Photosynthesis creates the food we eat and the oxygen we breathe - could it also help supply our future energy requirements by creating clean-burning hydrogen?
Photosynthesis creates the food we eat and the oxygen we breathe - could it also help supply our future energy requirements by creating clean-burning hydrogen? Researchers studying the single-celled green alga that produces hydrogen, named Chlamydomonas reinhardtii, have discovered a new fermentation pathway within it, one that was previously unknown and that could open a window to new possibilities for increasing hydrogen production.
Algae, which often inhabit soils, naturally produce small amounts of hydrogen when deprived of oxygen. Similar to yeast and other bacteria, under non-aerial conditions this algae produces the energy it needs through fermentation. During the fermentation, hydrogen is released as a result of the activity of an enzyme called hydrogenase which is activated by electrons originating either from the discharge of organic compounds or from the splitting of water by photosynthesis. Normally, only a small part of these electrons is used to produce hydrogen. However, a main research goal is to develop ways to increase this amount, which will lead to an increase in the amount of hydrogen obtained.

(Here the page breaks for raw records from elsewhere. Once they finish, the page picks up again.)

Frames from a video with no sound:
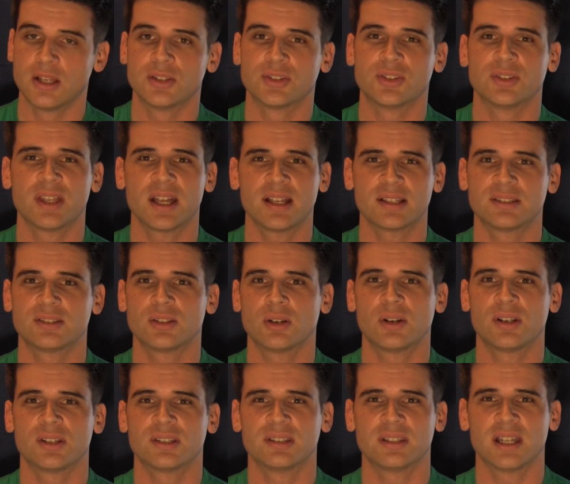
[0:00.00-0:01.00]
so that's
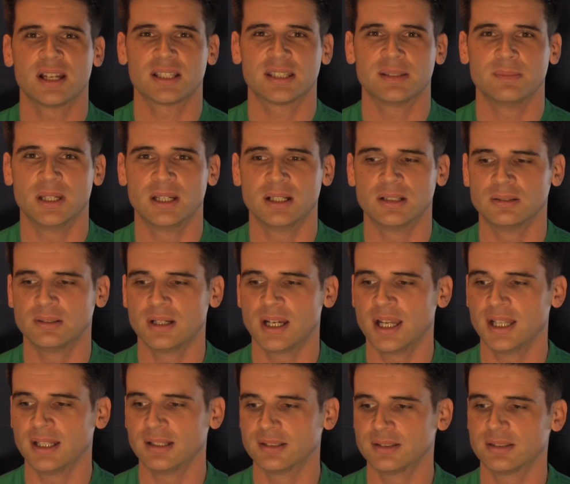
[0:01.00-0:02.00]
sockets and XML
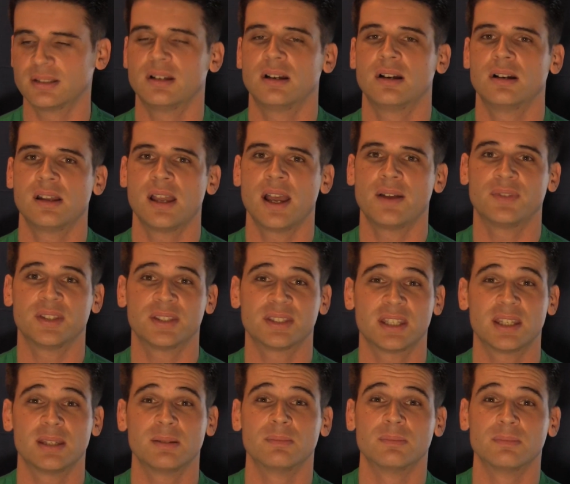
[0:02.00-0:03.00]
and I have the
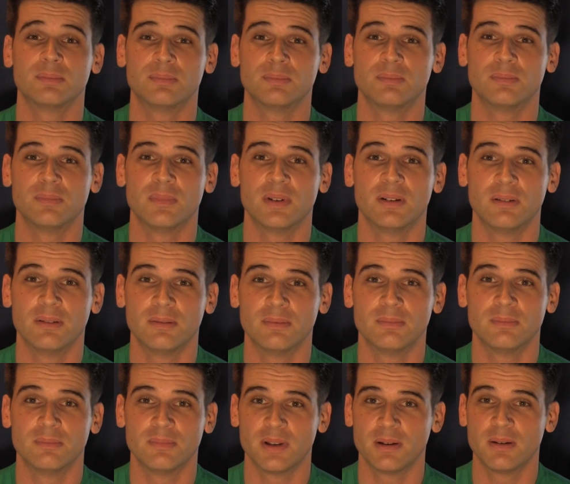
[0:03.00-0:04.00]
same
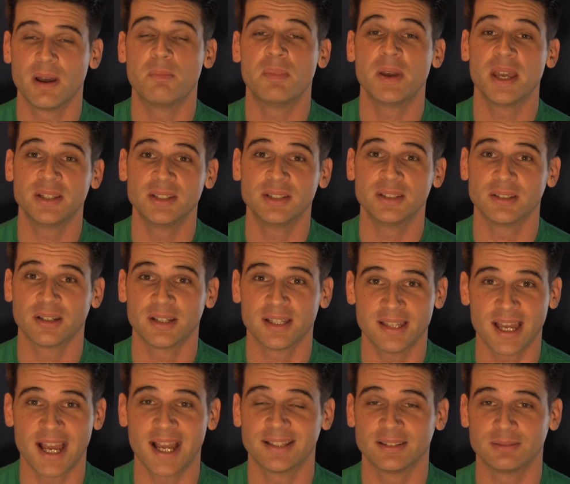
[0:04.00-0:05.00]
opinion
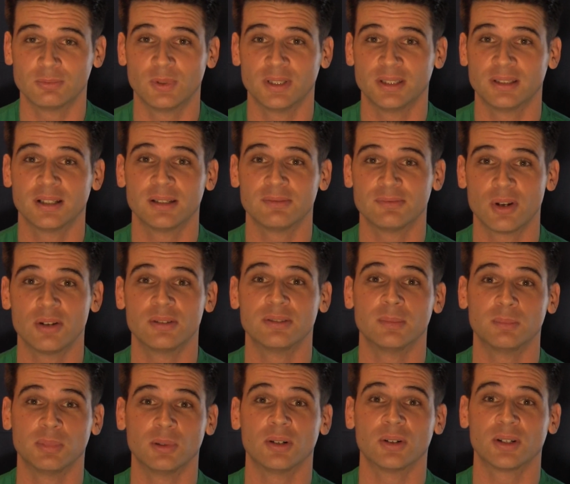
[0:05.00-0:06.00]
I'd had when I wrote
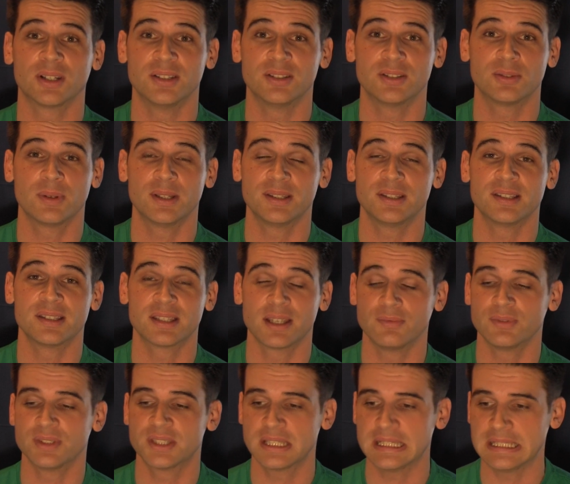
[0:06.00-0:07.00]
the blog in
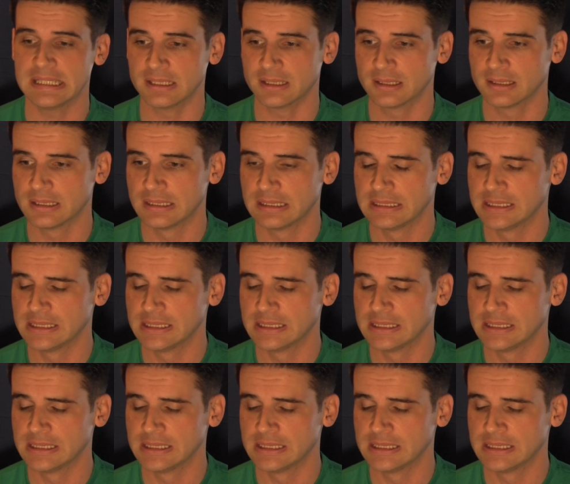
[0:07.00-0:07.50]
2017.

In the new study, published by Alexandra Dubini and her colleagues in the scientific journal Journal of Biological Chemistry, researchers from the Department of Plant Biology at the Carnegie Institution, from the National Renewable Energy Laboratory and the Colorado School of Minerals examined metabolic processes in a genetically modified strain that was unable to produce a hydrogenase enzyme for itself active.
The researchers expected that cell metabolism would compensate for this by increasing other pathways, such as those that produce formate and ethanol as end products. In contrast, the algae activated a different metabolic pathway leading to the creation of the compound succinate, which was not previously linked to any fermentation process in this algae. It is worth noting that succinate, a very common industrial chemical synthesized from petroleum, is included in the US Department of Energy's list of the dozen most important chemicals obtained from biomass.

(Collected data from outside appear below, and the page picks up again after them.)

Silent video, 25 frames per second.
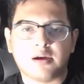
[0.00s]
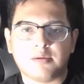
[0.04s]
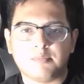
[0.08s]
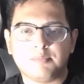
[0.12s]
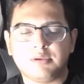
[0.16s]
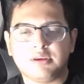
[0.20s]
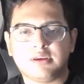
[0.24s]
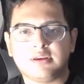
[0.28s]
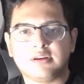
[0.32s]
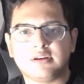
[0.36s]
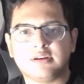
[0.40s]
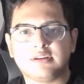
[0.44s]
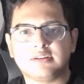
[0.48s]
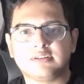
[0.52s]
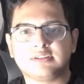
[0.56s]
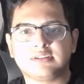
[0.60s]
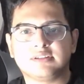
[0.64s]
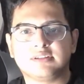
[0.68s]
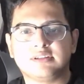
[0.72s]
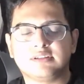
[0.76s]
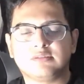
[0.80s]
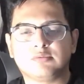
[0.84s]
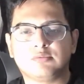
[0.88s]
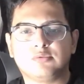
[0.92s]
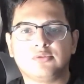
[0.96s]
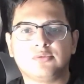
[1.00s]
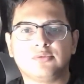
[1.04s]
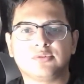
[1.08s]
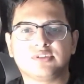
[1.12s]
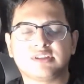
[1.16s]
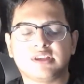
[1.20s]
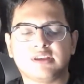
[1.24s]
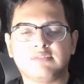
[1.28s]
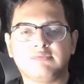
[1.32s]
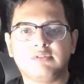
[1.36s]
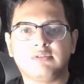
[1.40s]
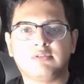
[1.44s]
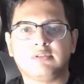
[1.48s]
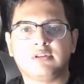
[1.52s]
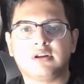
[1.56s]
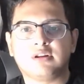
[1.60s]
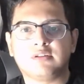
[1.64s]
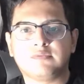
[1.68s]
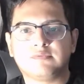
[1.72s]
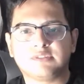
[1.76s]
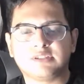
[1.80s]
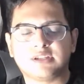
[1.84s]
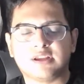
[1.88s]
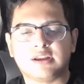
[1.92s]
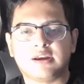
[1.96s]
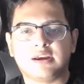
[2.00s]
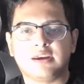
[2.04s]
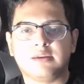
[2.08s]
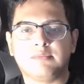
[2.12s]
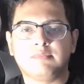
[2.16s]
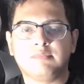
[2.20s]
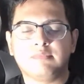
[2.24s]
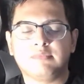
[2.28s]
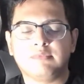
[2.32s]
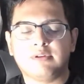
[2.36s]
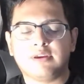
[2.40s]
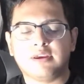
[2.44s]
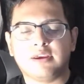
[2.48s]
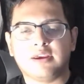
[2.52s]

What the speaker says: because this will save you a lot of time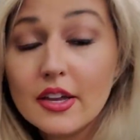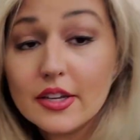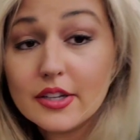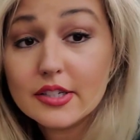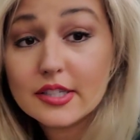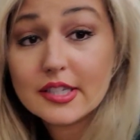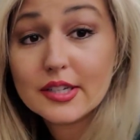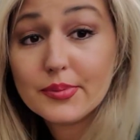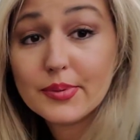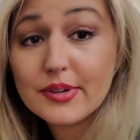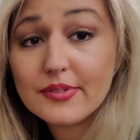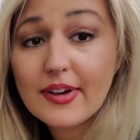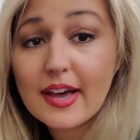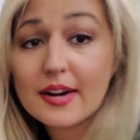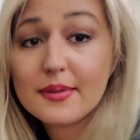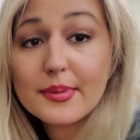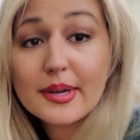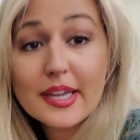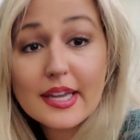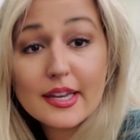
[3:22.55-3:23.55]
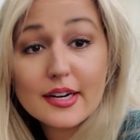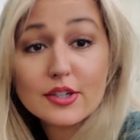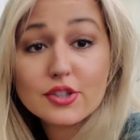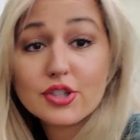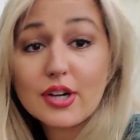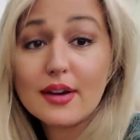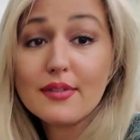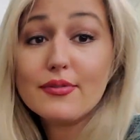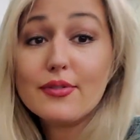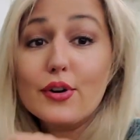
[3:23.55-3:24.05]
You see, we've had a mechanic
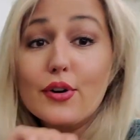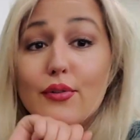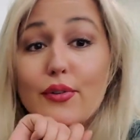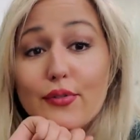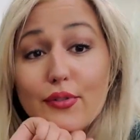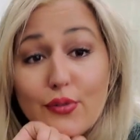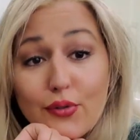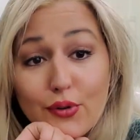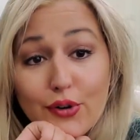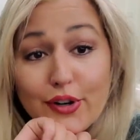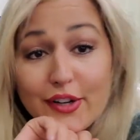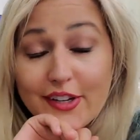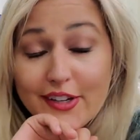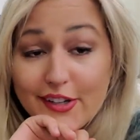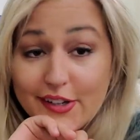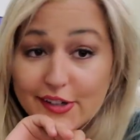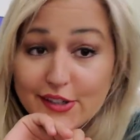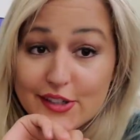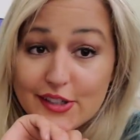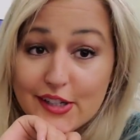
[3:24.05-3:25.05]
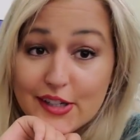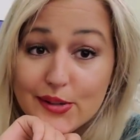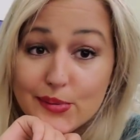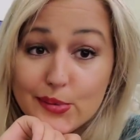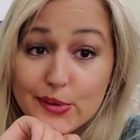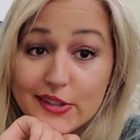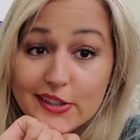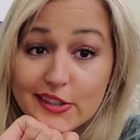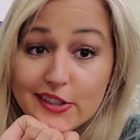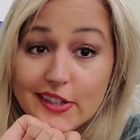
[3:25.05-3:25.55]
shop for over 40 years and
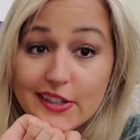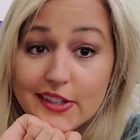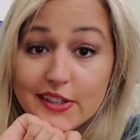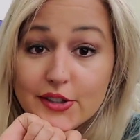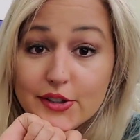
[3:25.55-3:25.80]
we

"We actually did not know that this particular metabolic pathway of fermentation existed in algae until we created the transgenic strain," says one of the researchers. "These findings imply that there is a lot of flexibility between the different pathways in which algae use carbon under non-aerobic conditions. By blocking and changing some of these metabolic pathways, we can increase the contribution of electrons to the enzyme under these conditions and increase the levels of hydrogen obtained."
The researcher points out that it is very likely from an evolutionary point of view that the organisms living in the soil will have a variety of metabolic pathways at their disposal. Oxygen levels, nutrient availability, and levels of metals and toxins in the soil can change drastically, both in the short and long term. "In such a changing environment, such organisms must develop flexible metabolic pathways for themselves; The variety of conditions to which they are exposed may favor one energy pathway over another, which will help the organism cope better, from an evolutionary point of view, with its living conditions," explains the researcher.
The researchers led a joint effort to obtain a complete algal genome sequence, which would allow them to identify key genes that encode the same proteins involved in both fermentation and hydrogen production. The researchers feel that there is an immediate importance in the creation of new transgenic strains that could help us in understanding the acceptance of fermentation pathways and hydrogen production. One of the main researchers explains: "The main goal of this research is to gain a basic understanding of the variety of possibilities for metabolic processes that occur in algae and what their interrelationships are; These efforts will lead to the development of innovative ways to create renewable hydrogen and other biofuels like it, which will contribute to all of us energetically."
"These are really exciting times in this field," says one of the researchers. "The tools developed at the Carnegie Institution and by other groups in the field present unprecedented opportunities for scientists looking for important advances in our understanding of the basic biology of organisms such as the aforementioned algae."
As a possible alternative source of energy to fuels derived from fossils (primarily oil), the use of hydrogen will significantly reduce the emission levels of greenhouse gases. Those who support the production of hydrogen based on algae point out that, unlike ethanol produced from agricultural crops, this method will not compete with the production of food from agricultural land.